Die Vereinigten Staaten und Kolumbien haben sich zusammengetan, um drei mächtige Drogenbosse zu bekämpfen, die in Kolumbien operieren. Dies wurde nach einem Treffen zwischen Donald Trump und Gustavo Petro bekannt gegeben.
Die drei Männer, bekannt unter den Spitznamen Chiquito Malo („böser Junge“), Iván Mordisco und Pablito („kleiner Pablo“), führen Organisationen an, die in den Drogenhandel in einem Land mit hoher Kokainproduktion verwickelt sind.

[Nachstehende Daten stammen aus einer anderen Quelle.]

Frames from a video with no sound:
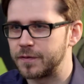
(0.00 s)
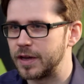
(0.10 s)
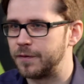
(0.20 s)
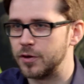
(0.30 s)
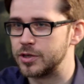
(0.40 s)

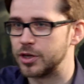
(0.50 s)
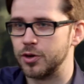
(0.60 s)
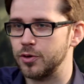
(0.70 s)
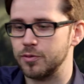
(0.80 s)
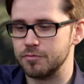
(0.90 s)
if you
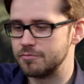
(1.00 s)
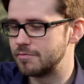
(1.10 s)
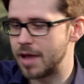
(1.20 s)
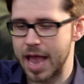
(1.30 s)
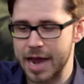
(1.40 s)
do
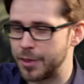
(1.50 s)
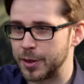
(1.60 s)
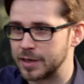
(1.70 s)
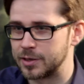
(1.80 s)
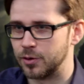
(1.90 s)

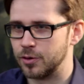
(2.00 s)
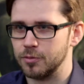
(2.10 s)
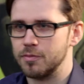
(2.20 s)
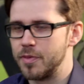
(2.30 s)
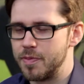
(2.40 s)
anything at
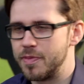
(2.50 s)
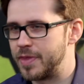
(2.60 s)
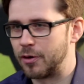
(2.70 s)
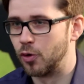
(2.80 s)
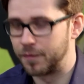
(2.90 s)
all,
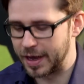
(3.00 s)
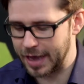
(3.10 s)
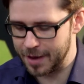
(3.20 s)
they're all fair game.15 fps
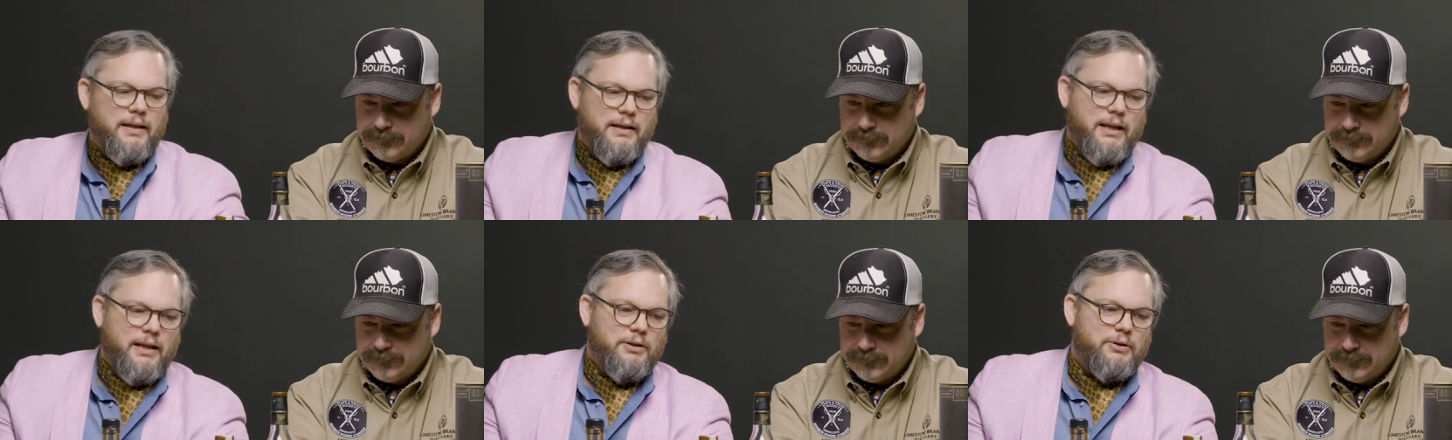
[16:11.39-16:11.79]
Speaker 1: He,
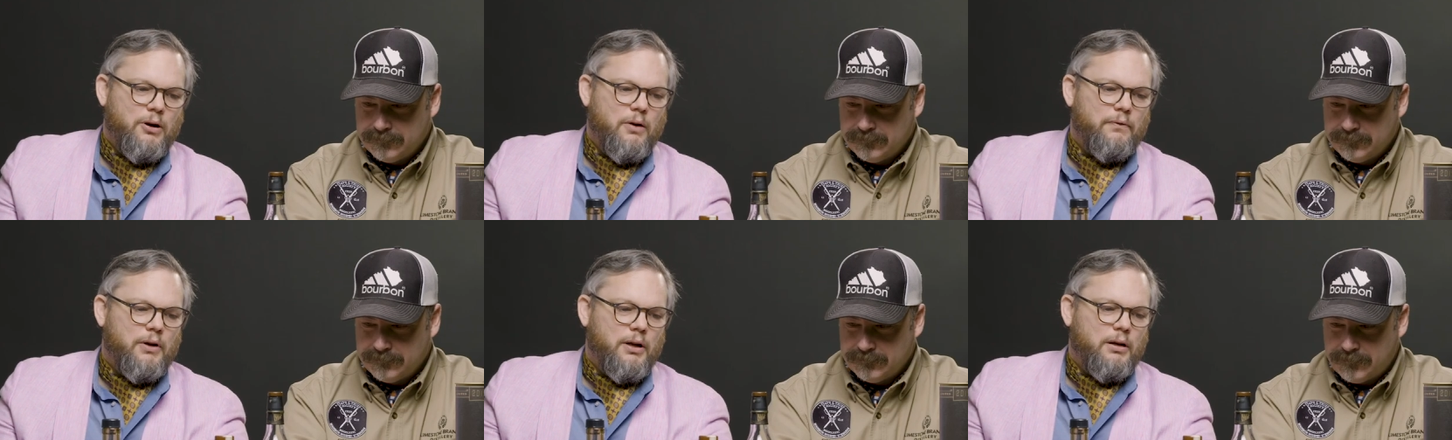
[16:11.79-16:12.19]
he
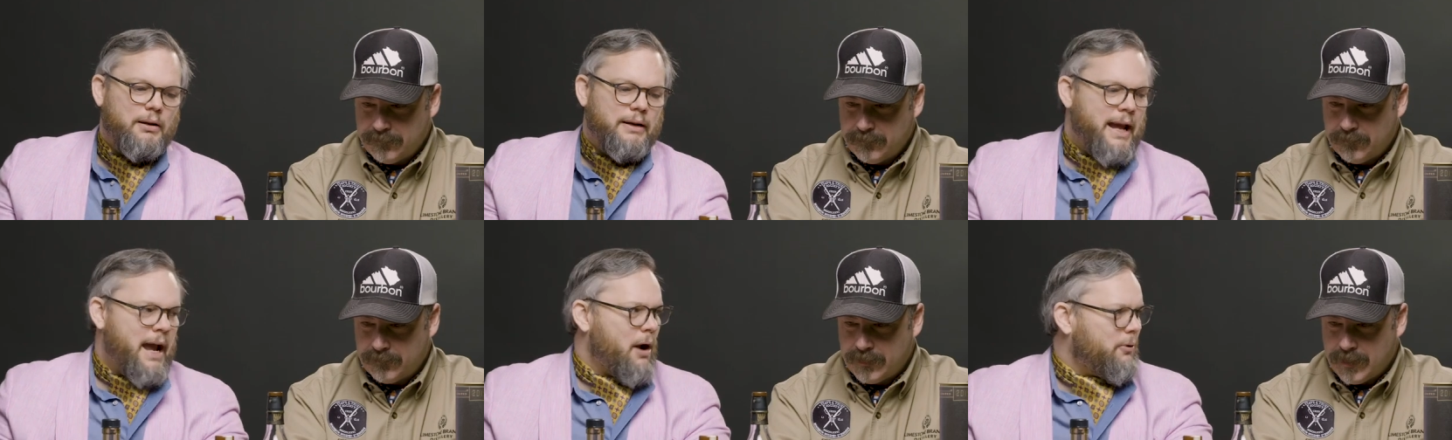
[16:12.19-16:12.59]
drove a,
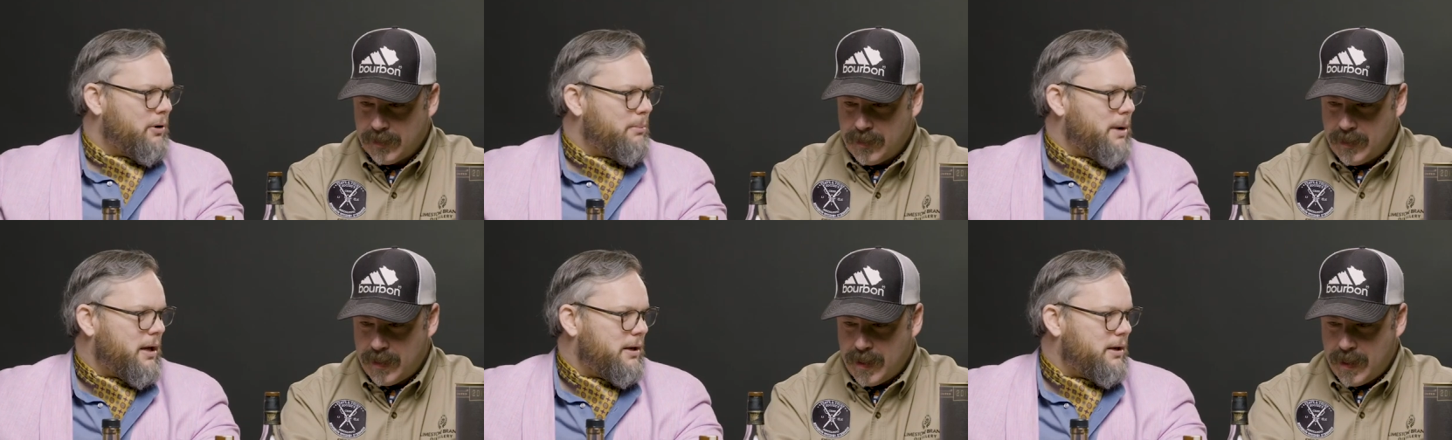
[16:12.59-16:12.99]
an hour
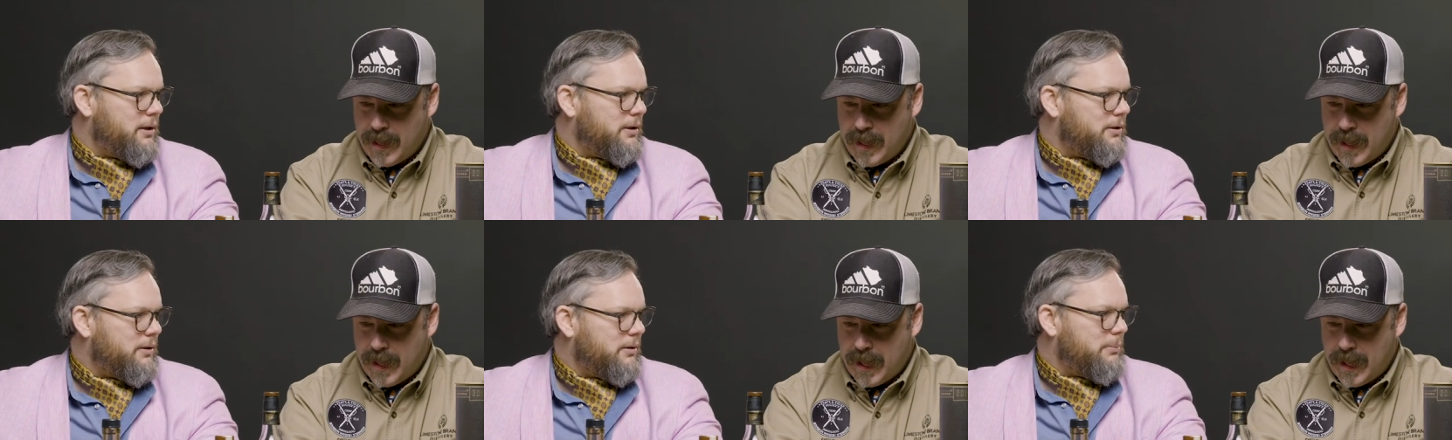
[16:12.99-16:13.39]
about
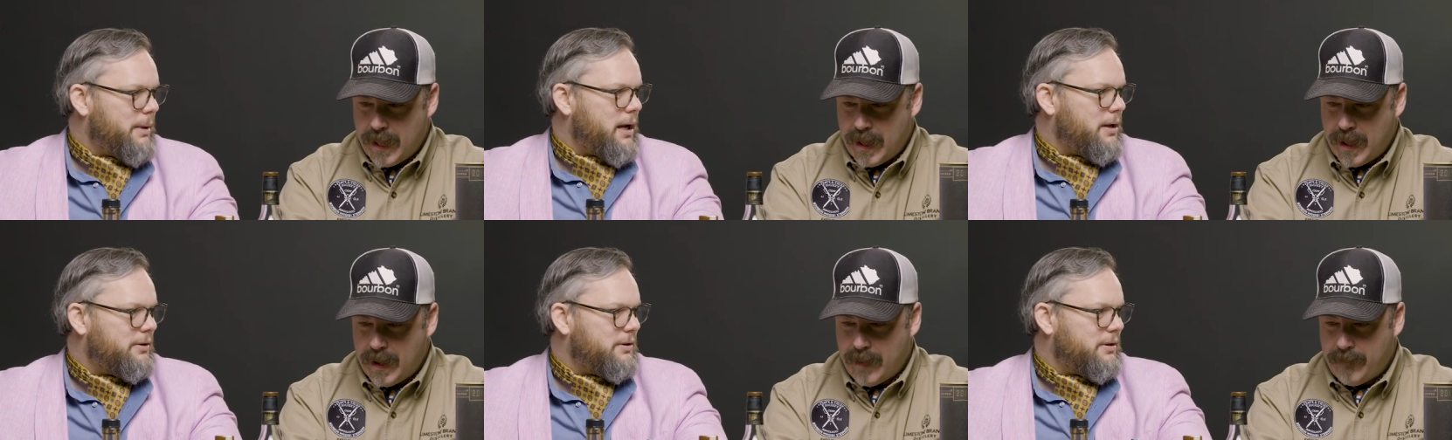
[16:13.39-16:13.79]
here,
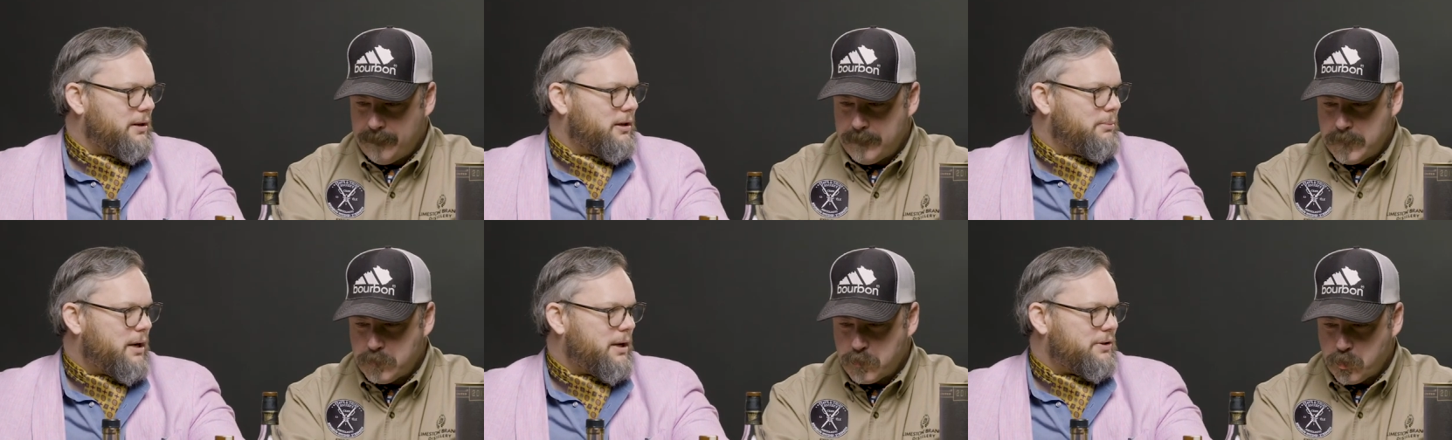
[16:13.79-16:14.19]
about
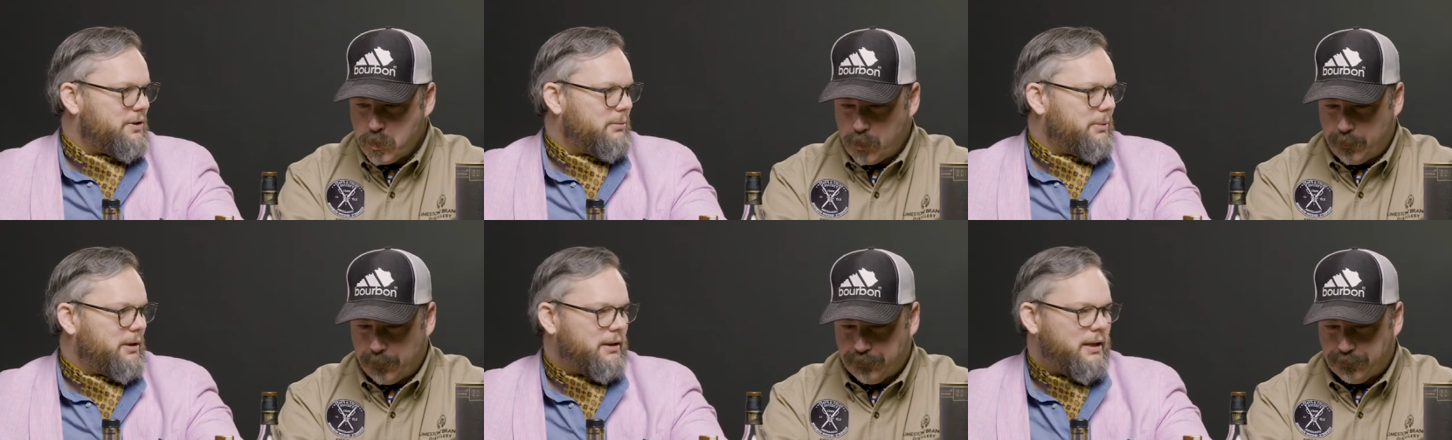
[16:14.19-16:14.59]
here, about
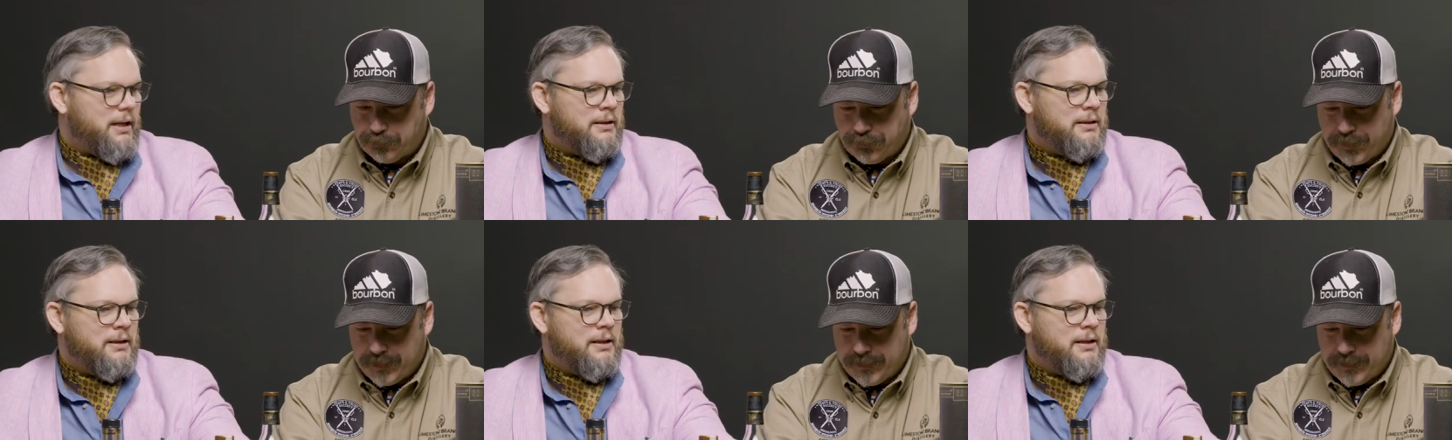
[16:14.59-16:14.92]
something like that.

Yovannis de Jesús Ávila Villadiego, bekannt als Chiquito Malo, führt den Clan del Golfo, die größte kriminelle Organisation in Kolumbien, nach der Verhaftung von Otoniel im Jahr 2021 an. Es wird angenommen, dass der Clan del Golfo Tausende von Kämpfern und Mitarbeitern hat.
Néstor Gregorio Vera, bekannt als Iván Mordisco, führt eine Dissidentengruppe der FARC an, die sich dem Drogenhandel und der Entwaldung widmet. Die Regierung Petro bietet eine Belohnung für Informationen an, die zu seiner Verhaftung führen.
Gustavo Aníbal Giraldo, bekannt als Pablito, führt die Domingo Laín Front der Nationalen Befreiungsarmee (ELN) an. Die ELN operiert in vielen Regionen Kolumbiens und wird angeblich durch Drogenhandel und andere illegale Aktivitäten finanziert.
Die Zusammenarbeit zwischen den USA und Kolumbien zielt darauf ab, diese Organisationen zu bekämpfen und den Drogenhandel zu reduzieren.